Heat rose in Ren's cheeks and he smiled, discarding the towel. “I am smitten,” he admitted, and then, when Anik attempted to push his still-damp hair into a ponytail, added, “Come here.”
Anik took a seat on the low bench in front of Ren and tilted his head back.
Ren ran his hands through the wavy, dark locks and took a comb off the soap tray. He drew it through Anik's hair with gentle care, coaxing loose stubborn tangles.
After a few minutes, Anik was swaying as if Ren’s careful attention had left him pleasantly boneless. Ren made a note of that for later. “In that case,” Anik said as if there’d been no lull in conversation, “I have another surprise.”
“Oh? I'm starting to like your surprises.” Ren gathered Anik's hair in one hand and wrapped the soft leather band around it with the other.
“This one comes with conditions.” Anik looked over his shoulder. His expression was more serious than Ren had expected. “And you can decline if you want to.”
Ren frowned. “Why would I decline anything you give me?”
“No, Ren,” Anik protested, and turned around on the bench, taking both Ren's hands in his own, making Ren feel suddenly very much on the spot. “It's important. I want you to know in advance that I won't mind if you say no. I'll understand. Okay?”
“Okay,” Ren said slowly, despite having no clue what he was agreeing to.
Anik tilted his head down and a single curl fell loose from the leather band. Ren brushed it behind his ear and stroked the back of his hand against Anik's cheek.
“Come with me,” Anik said, and caught Ren's hand, getting to his feet.
“Right now?”
Anik's smile replaced the sudden seriousness between them. “Why not?”
* * *
Anik led him through the castle the way they'd come. He asked for directions to the barracks and Ren offered a shortcut through the west wing that brought them out behind the guards' quarters with a view of the training grounds, where a few of Anik's company were already engaged in wrestling matches despite their long journey. Castle soldiers lined the training course, murmuring amongst themselves with curious expressions.
“I bet there have never been this many Lowlanders on castle grounds,” Anik said, following Ren's gaze.
“There haven’t,” Ren agreed. They passed a few young women who bowed their heads respectfully. Ren nodded back.
“What's the mood in the city?” Anik asked, and his cautious tone gave Ren pause.
Ren noticed tension in the line of Anik's jaw. He squeezed Anik's hand and let go to link their arms together instead. “The Frayneans will get used to it. It'll take time, but we've posted additional guards in the streets to discourage confrontations.” When Anik hesitated, Ren stepped in front of him, going up on his toes to press a kiss to Anik's stubbled cheek. “You'll be part of the family in no time. Just wait and see.”
At the mention of family, Anik's features softened and a smile replaced his tension. He brushed a lock of hair from Ren’s brow with a tenderness Ren would have thought Anik would reserve for their most private moments, but Anik didn't seem shy.
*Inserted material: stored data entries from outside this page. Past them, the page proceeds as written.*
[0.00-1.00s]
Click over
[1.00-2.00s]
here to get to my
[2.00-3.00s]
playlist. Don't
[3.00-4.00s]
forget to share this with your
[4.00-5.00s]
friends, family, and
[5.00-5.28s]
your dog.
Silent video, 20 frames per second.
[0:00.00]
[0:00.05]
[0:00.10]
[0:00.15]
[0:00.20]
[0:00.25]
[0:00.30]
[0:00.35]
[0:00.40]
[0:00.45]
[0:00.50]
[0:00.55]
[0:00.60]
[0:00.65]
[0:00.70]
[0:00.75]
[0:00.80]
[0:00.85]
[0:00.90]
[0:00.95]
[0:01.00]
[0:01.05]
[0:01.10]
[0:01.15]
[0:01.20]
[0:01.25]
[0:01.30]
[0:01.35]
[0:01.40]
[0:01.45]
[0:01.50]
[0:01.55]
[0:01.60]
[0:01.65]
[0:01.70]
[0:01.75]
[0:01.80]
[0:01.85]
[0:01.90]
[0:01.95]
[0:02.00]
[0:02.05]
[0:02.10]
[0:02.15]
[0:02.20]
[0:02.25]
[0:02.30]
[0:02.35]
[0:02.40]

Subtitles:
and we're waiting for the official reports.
“We're here,” Anik said, turning his gaze from Ren to the benches lining the guest barracks, where a middle-aged man sat bowed over something in his hands.
“Kelad?”
When Anik said his name, the man raised his head. He had a clouded eye that reminded Ren of Jayce. Beads in different colours braided into his long hair hung over his shoulders. “So he's agreed?” Kelad asked, turning his attention from Anik to Ren.
Ren looked between them. “Agreed?”
“Not yet.” Anik took a seat on the ground in front of Kelad and held out an arm towards Ren.
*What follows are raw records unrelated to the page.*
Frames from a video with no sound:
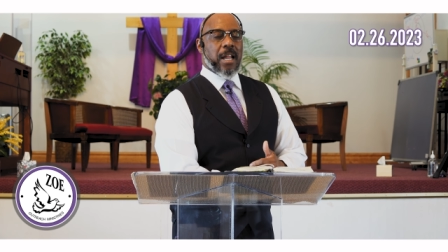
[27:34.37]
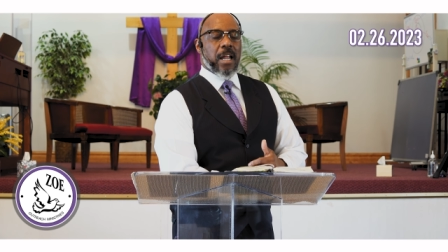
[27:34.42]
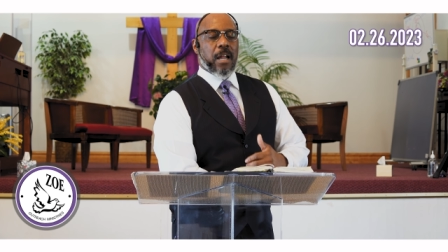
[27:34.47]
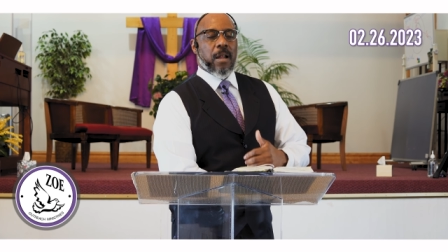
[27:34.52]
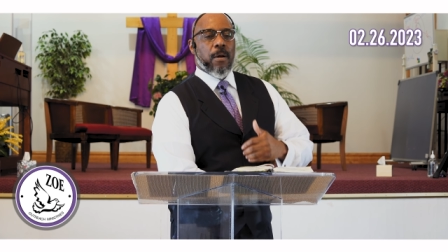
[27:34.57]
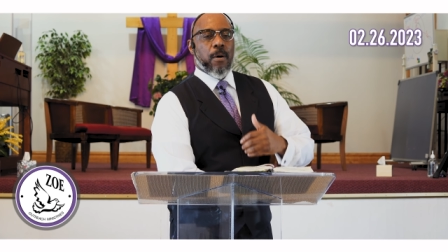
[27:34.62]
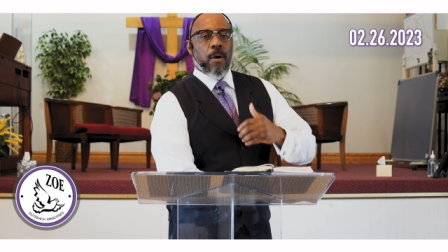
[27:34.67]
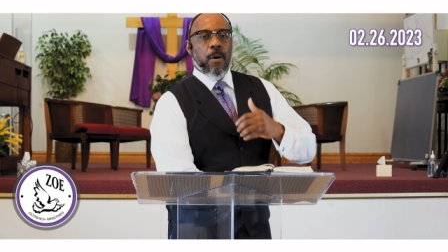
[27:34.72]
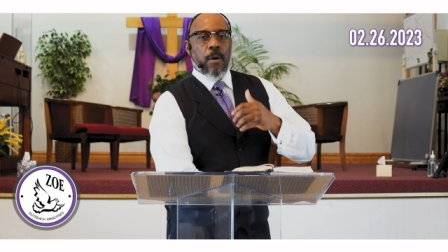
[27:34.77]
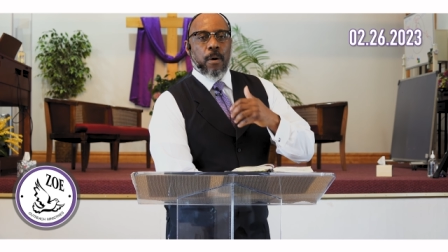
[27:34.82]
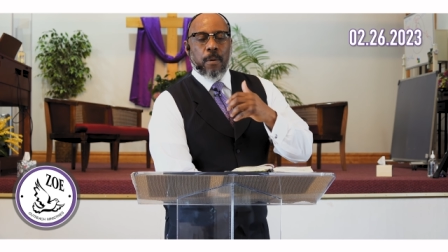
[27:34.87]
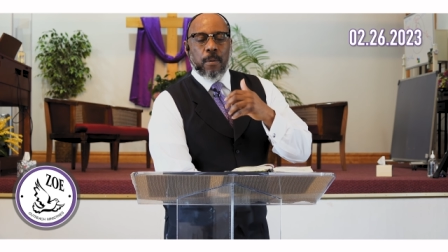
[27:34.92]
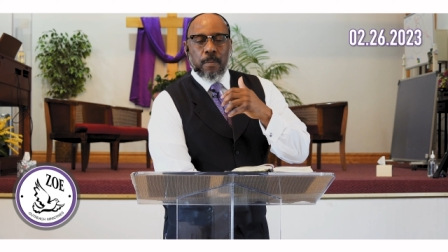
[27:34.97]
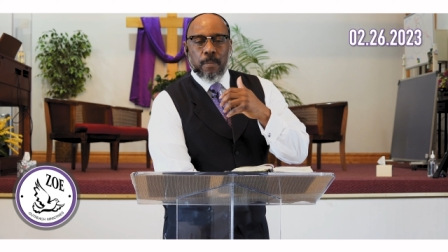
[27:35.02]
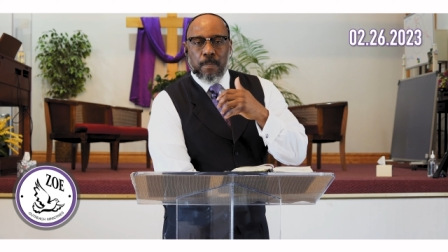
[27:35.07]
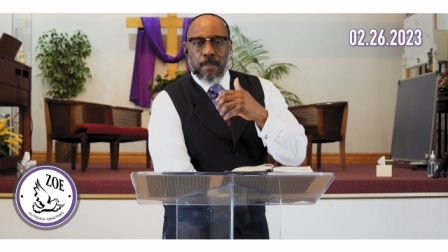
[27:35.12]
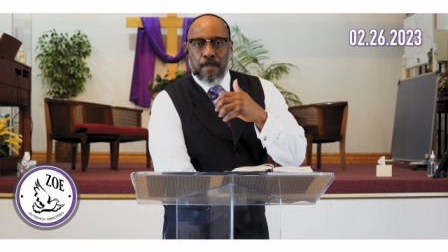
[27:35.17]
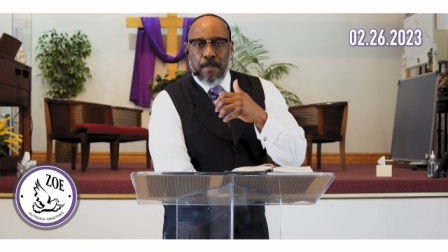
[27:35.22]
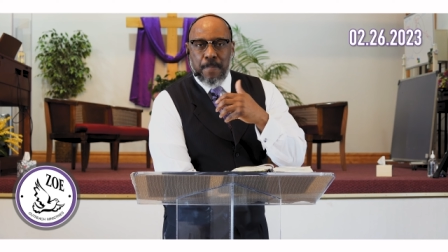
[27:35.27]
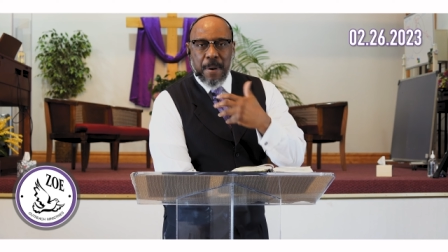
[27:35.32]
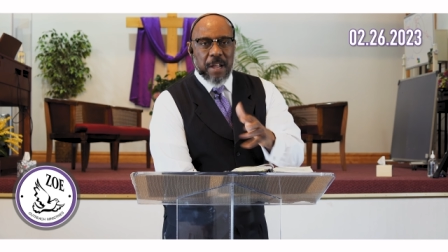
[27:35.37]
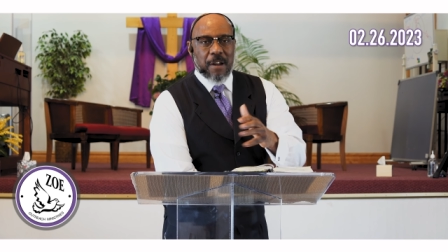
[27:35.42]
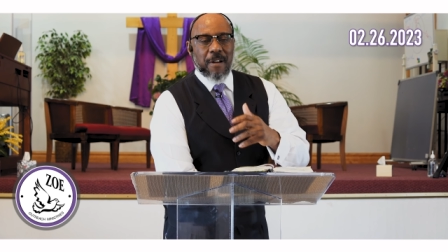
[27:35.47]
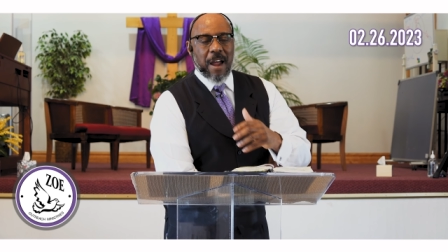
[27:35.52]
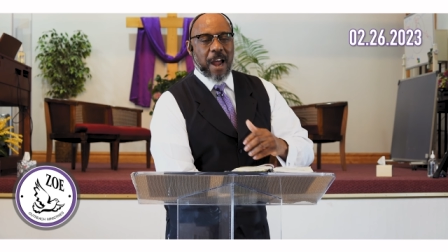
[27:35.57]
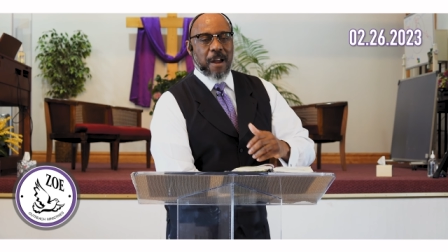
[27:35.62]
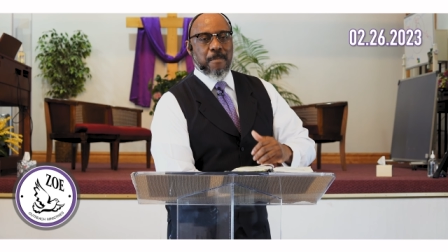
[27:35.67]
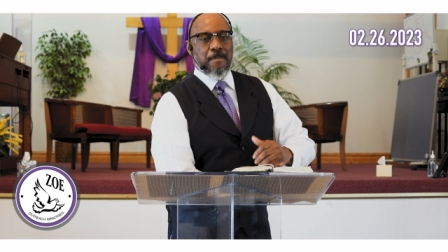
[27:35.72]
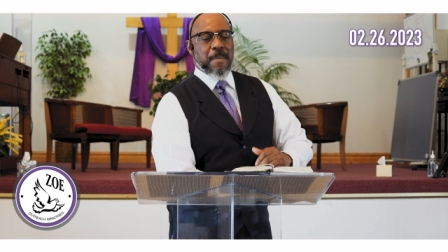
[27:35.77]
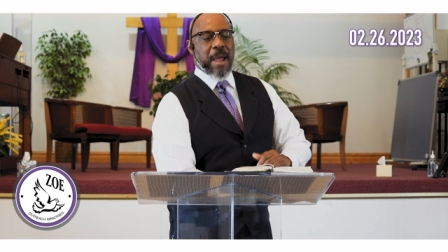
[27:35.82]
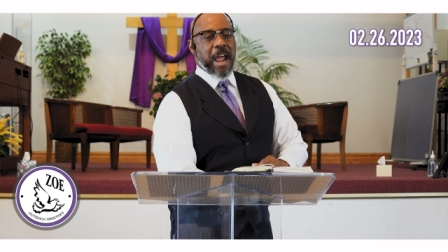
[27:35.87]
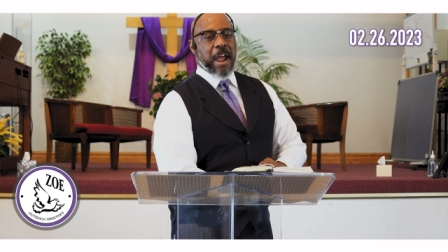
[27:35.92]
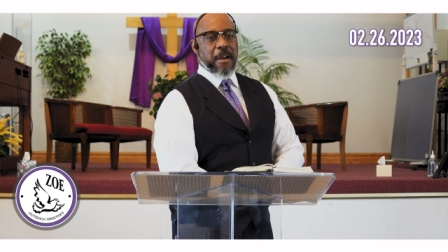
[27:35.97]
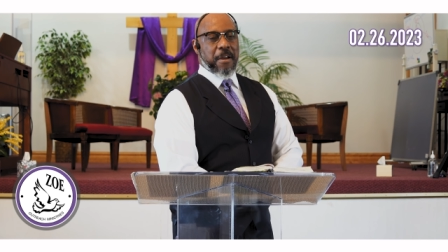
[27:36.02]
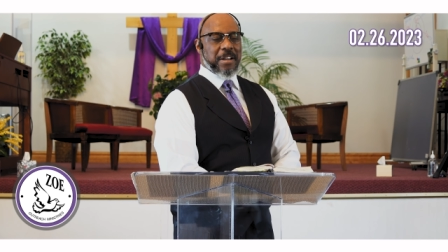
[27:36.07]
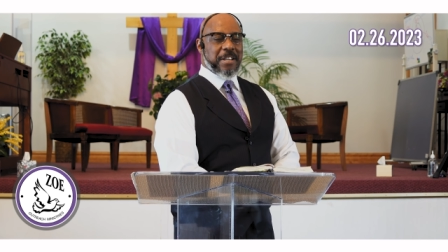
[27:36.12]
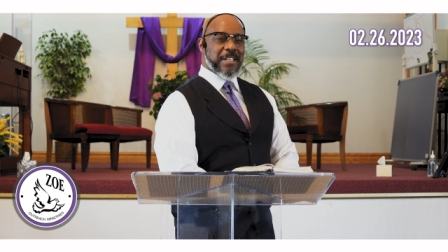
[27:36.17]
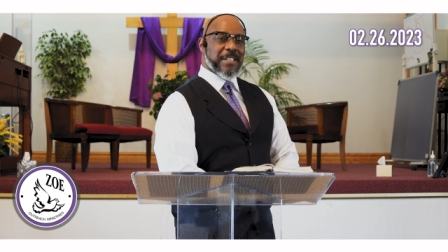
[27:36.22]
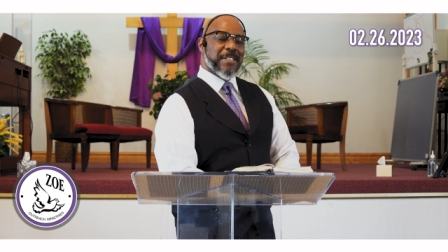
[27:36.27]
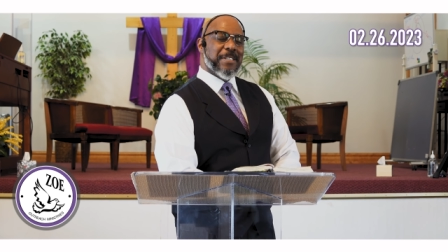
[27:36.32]
to better our
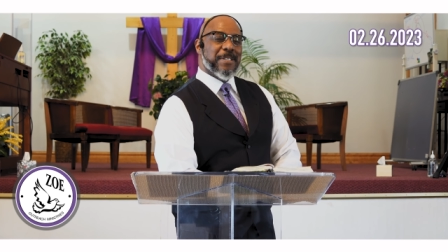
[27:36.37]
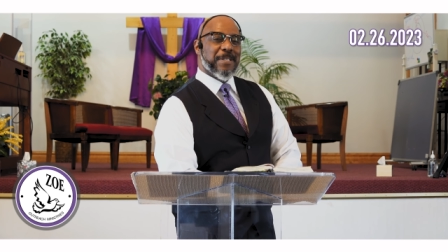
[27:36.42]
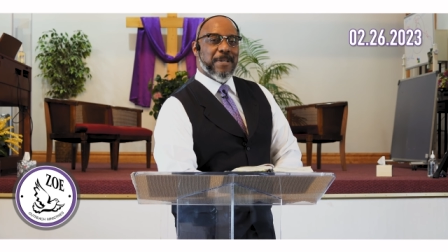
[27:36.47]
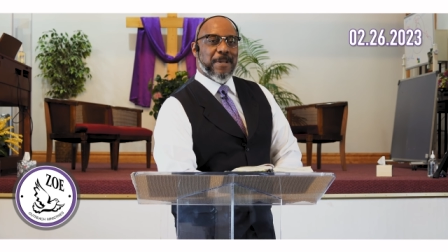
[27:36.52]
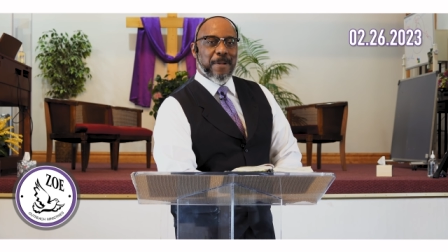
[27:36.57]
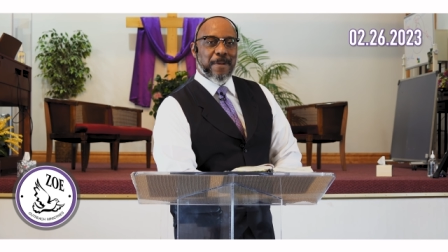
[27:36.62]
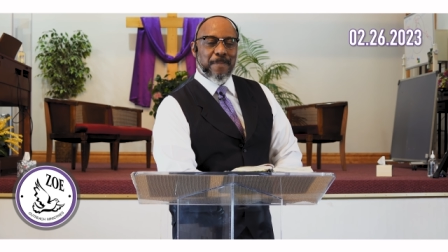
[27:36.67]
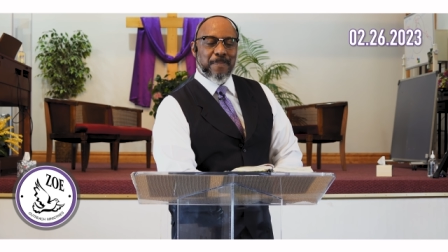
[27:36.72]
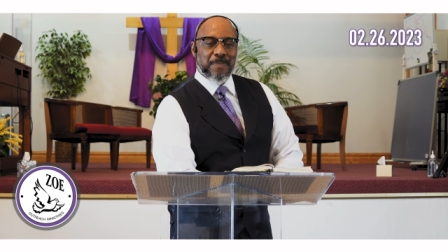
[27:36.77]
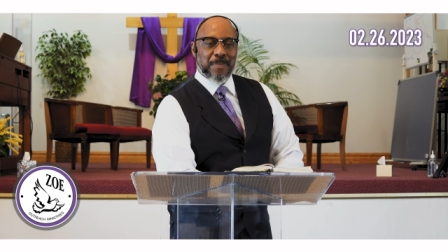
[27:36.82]
marriages,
Ren sat down on the dusty ground, folding his legs. He nodded a greeting to Kelad.
“Kelad is our tattooist. He did most of these.” Anik tapped his own inked arm with two fingers.
“Are you getting another one?” Ren asked.
Anik looked thoughtful. “Not me. You. If you feel up for it.”
Ren stared at him, suppressing the urge to look over his shoulder for a Lowlander who might be sitting behind him. “What, me?”
“Like I said earlier, you don't have to say yes. I don't reckon your royal court would be too thrilled.” Anik's smile was soft. Across from them, Kelad watched them without a word.
Ren bit his lip, looking down. He tugged back his sleeve. His pale skin was unmarked and smooth. He tried to imagine what he would look like with black ink swirling around his wrist like the youngest Lowlanders he’d seen. “What about you? Your people?” Ren asked, raising his head again. “Are you sure it's a good idea?”
Anik leaned against him, taking Ren's arm in a gentle hold. He smoothed his thumb over the soft skin on the inside of Ren’s wrist.“I'm offering it to you,” he said, the softness of his voice amplifying his accent in a way that would have turned Ren's legs to jelly if he wasn't already sitting. “Kelad knows more about this than anyone. He wouldn't be here if he thought it was a bad idea.”
Ren raised his gaze from Anik's hand on his wrist to Kelad's face. The older man stayed silent, but offered Ren a smile.
“All right,” Ren said, excitement stirring. “Tell me what to do.”
* * *
“Do you understand the meaning of what you're about to do?”
Kelad's hands were warm against Ren's arm after the coolness of the wet cloth drawn across his skin. The drink’s unusual taste lingered on his tongue. Anik had said it was part of the ritual, so Ren had tried his hardest not to grimace, but it had been impossible. Anik had laughed. Even Kelad had seemed amused.
This wasn't where he had thought he'd be when he woke up this morning – on a bench in the shade of the soldiers' barracks, with the sounds of sparring men and quiet conversations setting the scene for a gift of permanent artwork on his body.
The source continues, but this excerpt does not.